Doing things the way it's always been done, but better (Qualified)
Scientists study the Harwell computer tape : Copyright Express & Star Newspaper Ltd

Doing things the way it's always been done, but better (Qualified)

Acknowledgements: With kind thanks to Linda RaftreeRick Davies and Kim Forss for their encouragement, support, feedback and critique.

If you would like to catch up with the previous sections, please follow the links...

~ Part One ~ Computation? Evaluate it!

~ Part Two ~ Distance Still Matters

This article is part three of a series exploring the links between evaluation and technologies. It explores the gulfs between digital data-centric and analogue data-centric worlds, seen in not only the workflows but in the very fabric of the buildings where we work. In the evaluation world we collect and analyse data, but arguably it did not occur to us that the massive body of work we have produced is its own dataset, one that repels new technologies’ ability to mine it through its sheer unstructuredness. This calls for cooperation between social and data scientists to make use of it.
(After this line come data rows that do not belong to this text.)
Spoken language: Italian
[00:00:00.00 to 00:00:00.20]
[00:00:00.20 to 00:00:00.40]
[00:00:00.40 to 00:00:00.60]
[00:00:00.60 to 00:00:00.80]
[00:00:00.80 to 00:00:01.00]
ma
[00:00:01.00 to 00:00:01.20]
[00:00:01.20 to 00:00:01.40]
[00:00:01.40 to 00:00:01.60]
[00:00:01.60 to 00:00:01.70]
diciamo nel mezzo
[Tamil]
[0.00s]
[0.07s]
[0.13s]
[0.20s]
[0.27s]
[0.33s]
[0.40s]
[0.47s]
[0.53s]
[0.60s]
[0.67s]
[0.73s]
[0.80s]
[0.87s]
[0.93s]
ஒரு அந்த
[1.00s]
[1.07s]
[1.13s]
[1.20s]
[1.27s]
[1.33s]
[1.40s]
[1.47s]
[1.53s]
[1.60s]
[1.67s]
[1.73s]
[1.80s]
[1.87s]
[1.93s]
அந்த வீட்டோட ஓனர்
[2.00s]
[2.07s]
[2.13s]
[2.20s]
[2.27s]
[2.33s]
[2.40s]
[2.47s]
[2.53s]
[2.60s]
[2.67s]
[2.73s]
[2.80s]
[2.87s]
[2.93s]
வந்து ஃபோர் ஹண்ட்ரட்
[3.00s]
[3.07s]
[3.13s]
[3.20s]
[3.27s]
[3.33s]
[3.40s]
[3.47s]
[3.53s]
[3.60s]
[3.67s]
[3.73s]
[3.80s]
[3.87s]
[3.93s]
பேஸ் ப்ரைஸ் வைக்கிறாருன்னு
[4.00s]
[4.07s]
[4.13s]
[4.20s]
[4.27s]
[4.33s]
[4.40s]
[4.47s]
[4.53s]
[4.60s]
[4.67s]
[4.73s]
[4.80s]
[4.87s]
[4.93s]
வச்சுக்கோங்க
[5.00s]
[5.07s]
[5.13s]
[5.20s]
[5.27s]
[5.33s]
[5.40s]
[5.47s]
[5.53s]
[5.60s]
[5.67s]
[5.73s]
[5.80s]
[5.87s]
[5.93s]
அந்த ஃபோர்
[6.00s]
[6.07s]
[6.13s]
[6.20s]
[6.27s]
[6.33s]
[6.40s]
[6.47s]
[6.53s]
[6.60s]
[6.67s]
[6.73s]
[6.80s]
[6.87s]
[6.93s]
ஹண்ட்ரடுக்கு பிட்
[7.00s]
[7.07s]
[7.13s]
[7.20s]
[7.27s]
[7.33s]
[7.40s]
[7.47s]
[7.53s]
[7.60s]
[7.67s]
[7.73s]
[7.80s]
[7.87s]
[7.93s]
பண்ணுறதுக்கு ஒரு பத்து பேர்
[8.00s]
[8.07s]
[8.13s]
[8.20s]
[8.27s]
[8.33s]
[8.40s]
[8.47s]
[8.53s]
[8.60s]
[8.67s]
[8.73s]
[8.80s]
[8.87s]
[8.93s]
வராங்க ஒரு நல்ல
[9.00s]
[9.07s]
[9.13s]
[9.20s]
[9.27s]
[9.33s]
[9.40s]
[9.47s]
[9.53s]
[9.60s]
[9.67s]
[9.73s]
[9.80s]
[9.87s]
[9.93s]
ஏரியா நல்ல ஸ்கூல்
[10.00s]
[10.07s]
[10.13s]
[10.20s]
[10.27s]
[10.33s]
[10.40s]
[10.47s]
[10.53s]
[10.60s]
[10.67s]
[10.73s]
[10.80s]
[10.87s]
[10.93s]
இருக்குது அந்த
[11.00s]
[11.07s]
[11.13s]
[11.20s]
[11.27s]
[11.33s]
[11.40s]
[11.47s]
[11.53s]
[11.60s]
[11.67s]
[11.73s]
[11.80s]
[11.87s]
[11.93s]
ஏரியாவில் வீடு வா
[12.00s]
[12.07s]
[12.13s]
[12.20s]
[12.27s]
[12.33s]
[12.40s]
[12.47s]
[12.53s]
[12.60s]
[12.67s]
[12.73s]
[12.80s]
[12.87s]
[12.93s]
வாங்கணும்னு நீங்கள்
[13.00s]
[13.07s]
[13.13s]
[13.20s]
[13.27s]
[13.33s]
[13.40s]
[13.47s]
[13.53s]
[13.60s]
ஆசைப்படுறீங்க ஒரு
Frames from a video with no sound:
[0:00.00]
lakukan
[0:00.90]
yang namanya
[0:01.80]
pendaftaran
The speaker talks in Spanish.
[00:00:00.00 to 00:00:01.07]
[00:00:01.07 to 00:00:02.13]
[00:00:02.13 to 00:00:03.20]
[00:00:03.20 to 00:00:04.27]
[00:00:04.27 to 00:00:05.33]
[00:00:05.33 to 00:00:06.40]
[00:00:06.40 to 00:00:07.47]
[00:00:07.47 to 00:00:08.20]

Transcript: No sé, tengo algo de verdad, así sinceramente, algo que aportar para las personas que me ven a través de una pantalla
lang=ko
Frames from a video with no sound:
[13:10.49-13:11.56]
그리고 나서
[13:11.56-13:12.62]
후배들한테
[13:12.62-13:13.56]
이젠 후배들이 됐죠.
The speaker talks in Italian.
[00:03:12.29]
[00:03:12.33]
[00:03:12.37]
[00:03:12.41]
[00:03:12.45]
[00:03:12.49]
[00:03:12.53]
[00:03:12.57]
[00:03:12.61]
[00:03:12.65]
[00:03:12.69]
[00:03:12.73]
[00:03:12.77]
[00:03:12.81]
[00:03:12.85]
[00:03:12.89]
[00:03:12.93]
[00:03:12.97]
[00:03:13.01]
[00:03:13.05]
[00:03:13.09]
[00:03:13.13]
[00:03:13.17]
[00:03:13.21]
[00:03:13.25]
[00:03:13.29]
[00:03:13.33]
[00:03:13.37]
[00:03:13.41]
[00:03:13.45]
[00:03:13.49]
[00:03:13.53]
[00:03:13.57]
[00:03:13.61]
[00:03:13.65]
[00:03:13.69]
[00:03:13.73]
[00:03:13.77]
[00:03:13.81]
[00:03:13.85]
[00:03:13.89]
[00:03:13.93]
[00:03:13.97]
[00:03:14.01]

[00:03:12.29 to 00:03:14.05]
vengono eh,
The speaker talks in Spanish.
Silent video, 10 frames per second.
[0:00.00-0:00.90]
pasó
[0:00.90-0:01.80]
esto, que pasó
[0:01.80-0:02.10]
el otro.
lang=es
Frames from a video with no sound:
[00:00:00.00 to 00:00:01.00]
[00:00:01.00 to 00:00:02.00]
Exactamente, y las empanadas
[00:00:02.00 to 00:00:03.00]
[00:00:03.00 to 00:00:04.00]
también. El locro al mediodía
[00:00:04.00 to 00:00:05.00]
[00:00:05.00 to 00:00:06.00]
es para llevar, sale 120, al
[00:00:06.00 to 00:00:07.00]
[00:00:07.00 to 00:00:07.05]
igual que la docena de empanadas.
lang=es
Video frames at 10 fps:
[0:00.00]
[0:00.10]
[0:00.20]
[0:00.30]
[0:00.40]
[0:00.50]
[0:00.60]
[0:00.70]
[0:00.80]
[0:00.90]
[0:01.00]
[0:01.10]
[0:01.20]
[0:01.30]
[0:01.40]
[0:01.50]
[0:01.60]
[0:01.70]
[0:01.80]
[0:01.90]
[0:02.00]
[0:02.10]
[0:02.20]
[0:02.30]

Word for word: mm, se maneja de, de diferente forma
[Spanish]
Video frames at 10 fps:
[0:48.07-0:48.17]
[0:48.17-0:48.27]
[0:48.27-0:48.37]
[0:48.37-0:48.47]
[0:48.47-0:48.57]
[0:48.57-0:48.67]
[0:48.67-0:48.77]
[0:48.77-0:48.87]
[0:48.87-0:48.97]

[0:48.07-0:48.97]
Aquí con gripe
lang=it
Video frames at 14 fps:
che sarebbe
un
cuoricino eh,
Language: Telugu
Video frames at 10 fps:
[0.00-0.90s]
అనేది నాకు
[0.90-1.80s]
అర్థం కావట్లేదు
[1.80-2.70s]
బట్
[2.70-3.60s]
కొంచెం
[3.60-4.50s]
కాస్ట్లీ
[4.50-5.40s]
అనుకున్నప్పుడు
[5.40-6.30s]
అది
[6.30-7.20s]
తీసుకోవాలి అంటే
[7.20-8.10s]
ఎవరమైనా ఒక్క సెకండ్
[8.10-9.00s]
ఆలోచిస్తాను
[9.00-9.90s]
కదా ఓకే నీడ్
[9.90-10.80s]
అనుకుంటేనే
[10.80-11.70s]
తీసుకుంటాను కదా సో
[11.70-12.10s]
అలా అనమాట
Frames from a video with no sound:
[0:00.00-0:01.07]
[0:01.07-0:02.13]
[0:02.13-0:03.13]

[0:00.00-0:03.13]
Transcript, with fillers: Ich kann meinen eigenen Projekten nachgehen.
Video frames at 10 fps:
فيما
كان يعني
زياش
With apologies to Mr. Adams...

“I love paradigm shifts. I love the whooshing noise they make as they go by.”

Qualifying it...

One of the things that strikes me as interesting, when reflecting on how we use and apply technology, is how fast things move, and how messy things get. To illustrate this, I found it helpful to think about how some bleeding edge technology companies organise. If you have the opportunity to chat with folks who work in computer games development, or high-end film and TV post-production, you can discern that the work pipeline is all important. The facilities and the organisation of work are built around the application of skills and techniques through the pipeline. Much like the factory model of manufacture, data is: collected, generated, documented, processed, evaluated, refined, modelled, organised, reported and stored (amongst other things). And whilst the material of that work is not data, it is actually data. In some cases, the building is specially built or at the very least its fabric adapted significantly to ensure that the network computing infrastructure can do what it needs to, much more so than the basic needs of an average office. It demonstrates how important computing is to their businesses.

Equally, the pipeline of tools which are adapted to each project provides an end-to-end data system that includes everything to facilitate the production of the digital products. There are teams of programmers and engineers, building, maintaining, refining and developing within each project, returning lessons learned and innovation back to the wider company. Having had a peek inside one or two of these facilities, and having friends who work within them, I have glimpsed a working environment that holds data as central to the work.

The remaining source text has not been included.